A faithful copy of each entry below is expected, with the images removed.

**DATA UNDER STUDY**
* * * * * * * * *
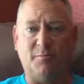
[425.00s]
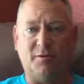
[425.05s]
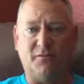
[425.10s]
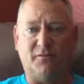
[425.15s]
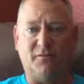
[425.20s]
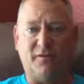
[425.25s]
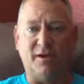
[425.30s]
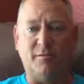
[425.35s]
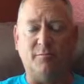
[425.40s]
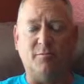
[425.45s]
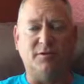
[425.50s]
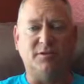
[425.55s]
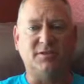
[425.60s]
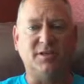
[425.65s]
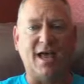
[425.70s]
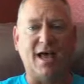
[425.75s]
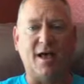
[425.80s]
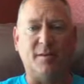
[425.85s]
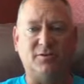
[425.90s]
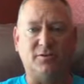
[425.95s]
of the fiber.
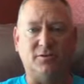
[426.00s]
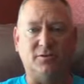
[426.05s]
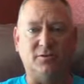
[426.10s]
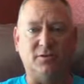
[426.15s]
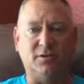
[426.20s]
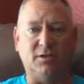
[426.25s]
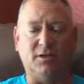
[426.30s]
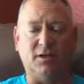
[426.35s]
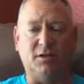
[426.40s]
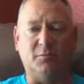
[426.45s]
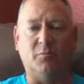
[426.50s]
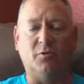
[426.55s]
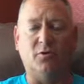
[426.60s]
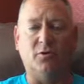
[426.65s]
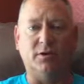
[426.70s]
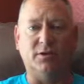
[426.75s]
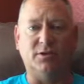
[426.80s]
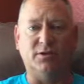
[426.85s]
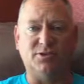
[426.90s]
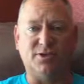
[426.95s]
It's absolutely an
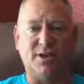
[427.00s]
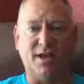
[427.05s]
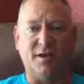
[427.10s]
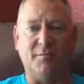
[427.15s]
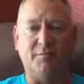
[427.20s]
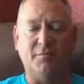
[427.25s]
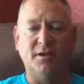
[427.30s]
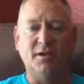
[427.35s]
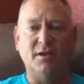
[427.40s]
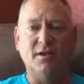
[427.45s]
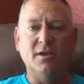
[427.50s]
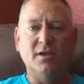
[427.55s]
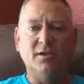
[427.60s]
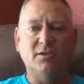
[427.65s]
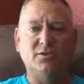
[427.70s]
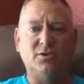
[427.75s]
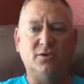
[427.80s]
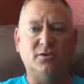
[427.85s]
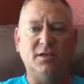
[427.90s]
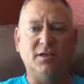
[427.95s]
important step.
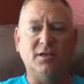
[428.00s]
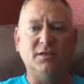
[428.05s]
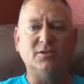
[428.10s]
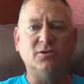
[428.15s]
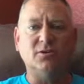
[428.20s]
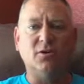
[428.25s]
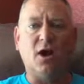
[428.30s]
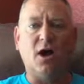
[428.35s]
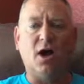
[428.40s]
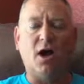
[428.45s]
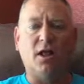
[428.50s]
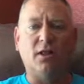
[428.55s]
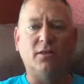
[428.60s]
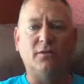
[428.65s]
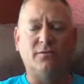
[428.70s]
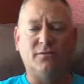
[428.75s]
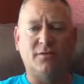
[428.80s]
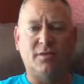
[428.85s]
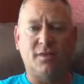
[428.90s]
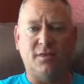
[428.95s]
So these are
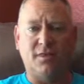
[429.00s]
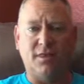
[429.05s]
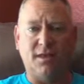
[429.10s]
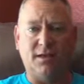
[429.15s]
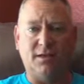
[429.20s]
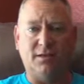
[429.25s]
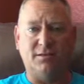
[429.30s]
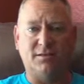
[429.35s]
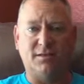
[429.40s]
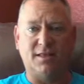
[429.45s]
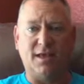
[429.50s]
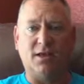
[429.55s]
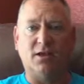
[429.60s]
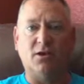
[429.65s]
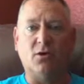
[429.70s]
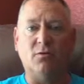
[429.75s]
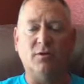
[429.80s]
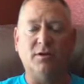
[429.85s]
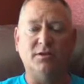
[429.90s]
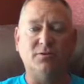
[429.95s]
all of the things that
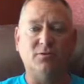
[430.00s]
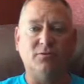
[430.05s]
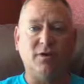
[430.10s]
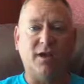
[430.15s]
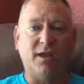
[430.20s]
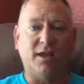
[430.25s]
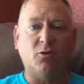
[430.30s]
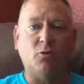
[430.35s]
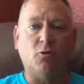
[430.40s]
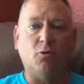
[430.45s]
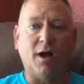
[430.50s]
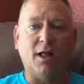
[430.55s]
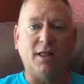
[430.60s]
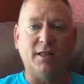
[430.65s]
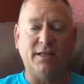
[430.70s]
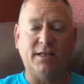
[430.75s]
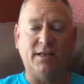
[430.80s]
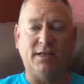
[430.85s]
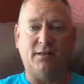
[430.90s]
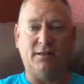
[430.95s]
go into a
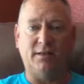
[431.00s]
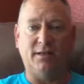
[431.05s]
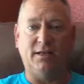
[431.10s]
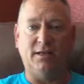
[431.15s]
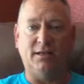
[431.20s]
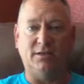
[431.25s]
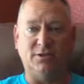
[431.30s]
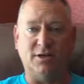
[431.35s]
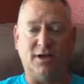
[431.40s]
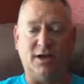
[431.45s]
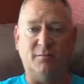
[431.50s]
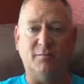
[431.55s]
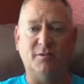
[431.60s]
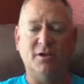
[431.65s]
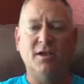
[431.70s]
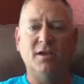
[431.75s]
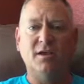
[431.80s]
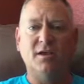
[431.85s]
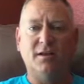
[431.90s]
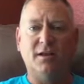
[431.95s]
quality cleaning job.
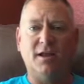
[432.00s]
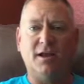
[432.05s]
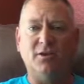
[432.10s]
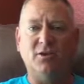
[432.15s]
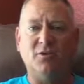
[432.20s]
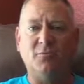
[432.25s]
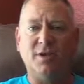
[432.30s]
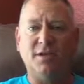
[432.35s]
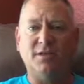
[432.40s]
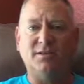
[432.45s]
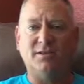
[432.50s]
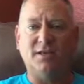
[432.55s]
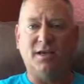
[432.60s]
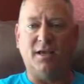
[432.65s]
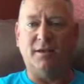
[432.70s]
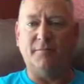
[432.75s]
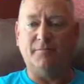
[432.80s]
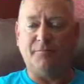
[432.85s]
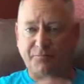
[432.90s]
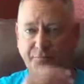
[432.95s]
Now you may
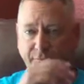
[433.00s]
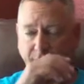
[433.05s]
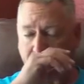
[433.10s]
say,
* * * * * * * * *
**EXERCISE RESPONSE**
[425.00s]
[425.05s]
[425.10s]
[425.15s]
[425.20s]
[425.25s]
[425.30s]
[425.35s]
[425.40s]
[425.45s]
[425.50s]
[425.55s]
[425.60s]
[425.65s]
[425.70s]
[425.75s]
[425.80s]
[425.85s]
[425.90s]
[425.95s]
of the fiber.
[426.00s]
[426.05s]
[426.10s]
[426.15s]
[426.20s]
[426.25s]
[426.30s]
[426.35s]
[426.40s]
[426.45s]
[426.50s]
[426.55s]
[426.60s]
[426.65s]
[426.70s]
[426.75s]
[426.80s]
[426.85s]
[426.90s]
[426.95s]
It's absolutely an
[427.00s]
[427.05s]
[427.10s]
[427.15s]
[427.20s]
[427.25s]
[427.30s]
[427.35s]
[427.40s]
[427.45s]
[427.50s]
[427.55s]
[427.60s]
[427.65s]
[427.70s]
[427.75s]
[427.80s]
[427.85s]
[427.90s]
[427.95s]
important step.
[428.00s]
[428.05s]
[428.10s]
[428.15s]
[428.20s]
[428.25s]
[428.30s]
[428.35s]
[428.40s]
[428.45s]
[428.50s]
[428.55s]
[428.60s]
[428.65s]
[428.70s]
[428.75s]
[428.80s]
[428.85s]
[428.90s]
[428.95s]
So these are
[429.00s]
[429.05s]
[429.10s]
[429.15s]
[429.20s]
[429.25s]
[429.30s]
[429.35s]
[429.40s]
[429.45s]
[429.50s]
[429.55s]
[429.60s]
[429.65s]
[429.70s]
[429.75s]
[429.80s]
[429.85s]
[429.90s]
[429.95s]
all of the things that
[430.00s]
[430.05s]
[430.10s]
[430.15s]
[430.20s]
[430.25s]
[430.30s]
[430.35s]
[430.40s]
[430.45s]
[430.50s]
[430.55s]
[430.60s]
[430.65s]
[430.70s]
[430.75s]
[430.80s]
[430.85s]
[430.90s]
[430.95s]
go into a
[431.00s]
[431.05s]
[431.10s]
[431.15s]
[431.20s]
[431.25s]
[431.30s]
[431.35s]
[431.40s]
[431.45s]
[431.50s]
[431.55s]
[431.60s]
[431.65s]
[431.70s]
[431.75s]
[431.80s]
[431.85s]
[431.90s]
[431.95s]
quality cleaning job.
[432.00s]
[432.05s]
[432.10s]
[432.15s]
[432.20s]
[432.25s]
[432.30s]
[432.35s]
[432.40s]
[432.45s]
[432.50s]
[432.55s]
[432.60s]
[432.65s]
[432.70s]
[432.75s]
[432.80s]
[432.85s]
[432.90s]
[432.95s]
Now you may
[433.00s]
[433.05s]
[433.10s]
say,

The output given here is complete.